What to do
Please output every entry below precisely as written.

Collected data
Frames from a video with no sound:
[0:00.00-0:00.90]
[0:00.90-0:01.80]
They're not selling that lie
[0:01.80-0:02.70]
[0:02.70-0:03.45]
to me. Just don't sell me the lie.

Response area
Frames from a video with no sound:
[0:00.00-0:00.90]
[0:00.90-0:01.80]
They're not selling that lie
[0:01.80-0:02.70]
[0:02.70-0:03.45]
to me. Just don't sell me the lie.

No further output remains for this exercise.